A subsequent examination by NAB registered nurse Esther Bend revealed no evidence of abuse and no signs of bedsores or bruises.
At that time, the elderly woman pleaded with the authorities to allow her to remain at her home, where she was being cared for by her niece.
However, two male residents who had been listening in as Durant spoke to reporters interjected, making it known to the NAB chairman that they thought leaving the elderly woman in that setting was a “bad move”.
Despite the residents’ outcry, Durant and his team, accompanied by Member of Parliament for St John Mara Thompson, decided the woman would be left in the household, with the promise that the situation would be closely monitored. NAB also promised to provide Codrington with care and meals.
NAB personnel have since been finding it impossible to enter the home, Durant revealed.

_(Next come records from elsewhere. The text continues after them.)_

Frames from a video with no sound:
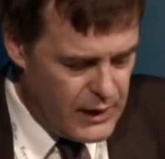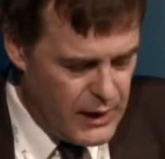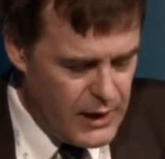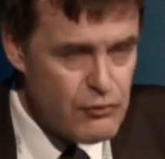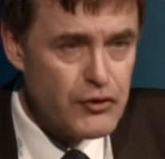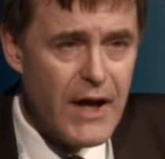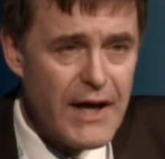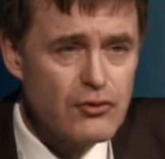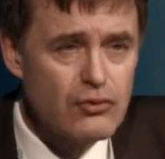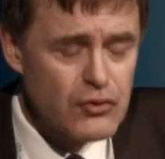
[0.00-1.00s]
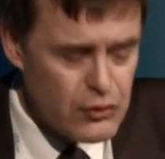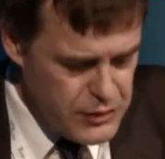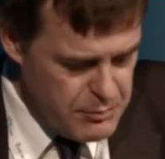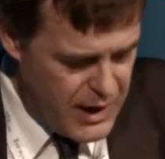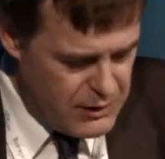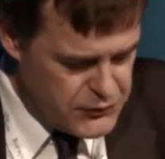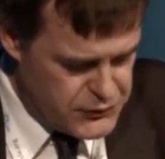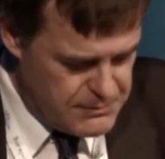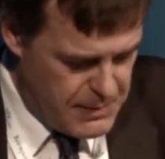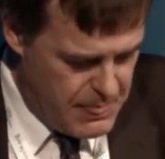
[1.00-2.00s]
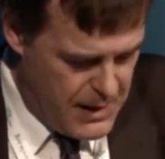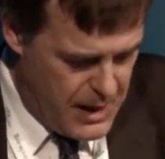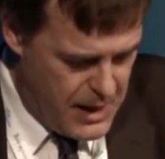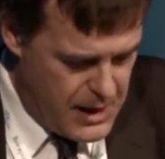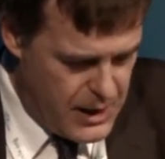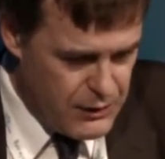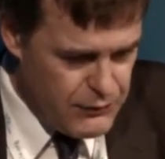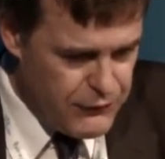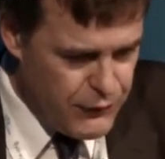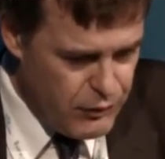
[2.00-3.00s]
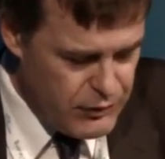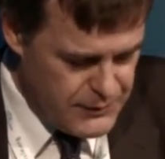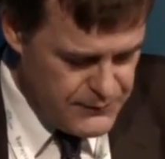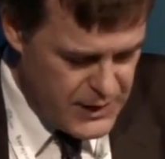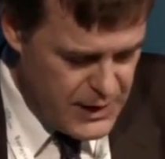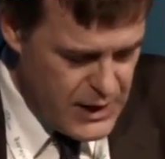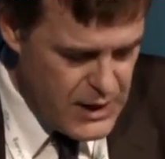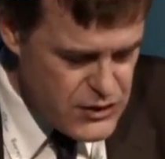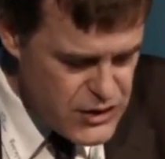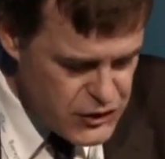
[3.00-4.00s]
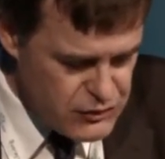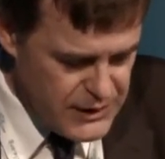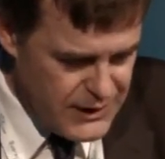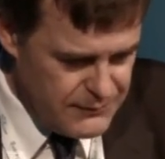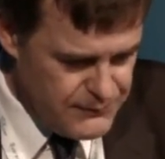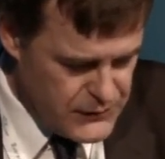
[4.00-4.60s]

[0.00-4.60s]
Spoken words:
I would like to talk about four additional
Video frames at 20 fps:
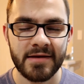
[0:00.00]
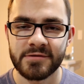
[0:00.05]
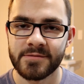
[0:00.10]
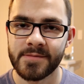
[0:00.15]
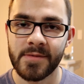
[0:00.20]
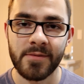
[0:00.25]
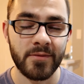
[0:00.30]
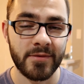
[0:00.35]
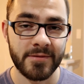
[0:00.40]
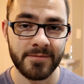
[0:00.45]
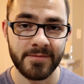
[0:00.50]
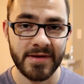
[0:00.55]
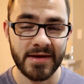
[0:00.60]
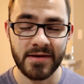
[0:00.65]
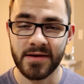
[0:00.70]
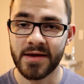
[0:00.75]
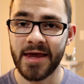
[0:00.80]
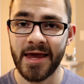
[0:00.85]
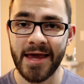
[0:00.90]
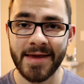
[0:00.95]
guys. Remember when
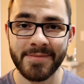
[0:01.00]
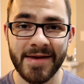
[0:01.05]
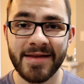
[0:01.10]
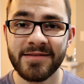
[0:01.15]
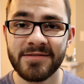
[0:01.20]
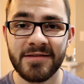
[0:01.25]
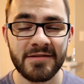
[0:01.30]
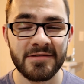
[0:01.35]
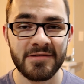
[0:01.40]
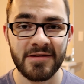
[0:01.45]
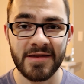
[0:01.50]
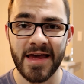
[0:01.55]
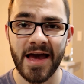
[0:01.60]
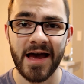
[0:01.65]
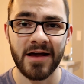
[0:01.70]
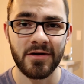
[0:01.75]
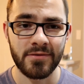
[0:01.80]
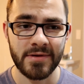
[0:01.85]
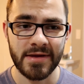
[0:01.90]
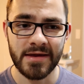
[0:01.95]
Pete came into
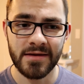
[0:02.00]
Seattle,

“Today, Codrington showed signs of being malnourished and she was being left for an almost entire day in her home, which could expose her to serious danger and bodily harm.
“And this morning, we found her alone in the house so we got the police and we were able to enter and take her out. She will be under 24 hours care,” the NAB chairman said.
When Barbados TODAY visited the community this evening, residents who requested anonymity, said they were pleased with the intervention, which they said was long overdue.
“That poor old woman was getting treat bad in there for all this time. Don’t just talk about wanting to stop elderly abuse, I want them charge the woman that supposed to be taking care of she. She [caretaker] should get charge for neglect and making that old woman suffer,” one upset male resident ranted.
Meanwhile, a neighbour said while he was at work when the move was made, coming home to the news that he would no longer have to hear Codrington’s cries for help, was satisfying. He alleged that way too often the elderly woman was left alone for extended periods.
“The doctors would come and she [caretaker] won’t let them in. Today ain’t the first time police come and had to break in to get in there.
“People ain’t see that old woman in donkey years. Some people ain’t even know that she still living. Other family don’t come around because them get run,” the resident told Barbados TODAY.
Meanwhile, Durant stressed that the decision to move the woman was well thought out.
“When everybody wanted to move her, I said, ‘let’s monitor her and see’. If we had seen improvements we wouldn’t have done that,” he said.
“When there are instances of this happening, that we are aware of, we will make interventions with the relevant authorities. There is still a lot of elder abuse happening and we want to reduce this situation considerably in the land,” Durant assured.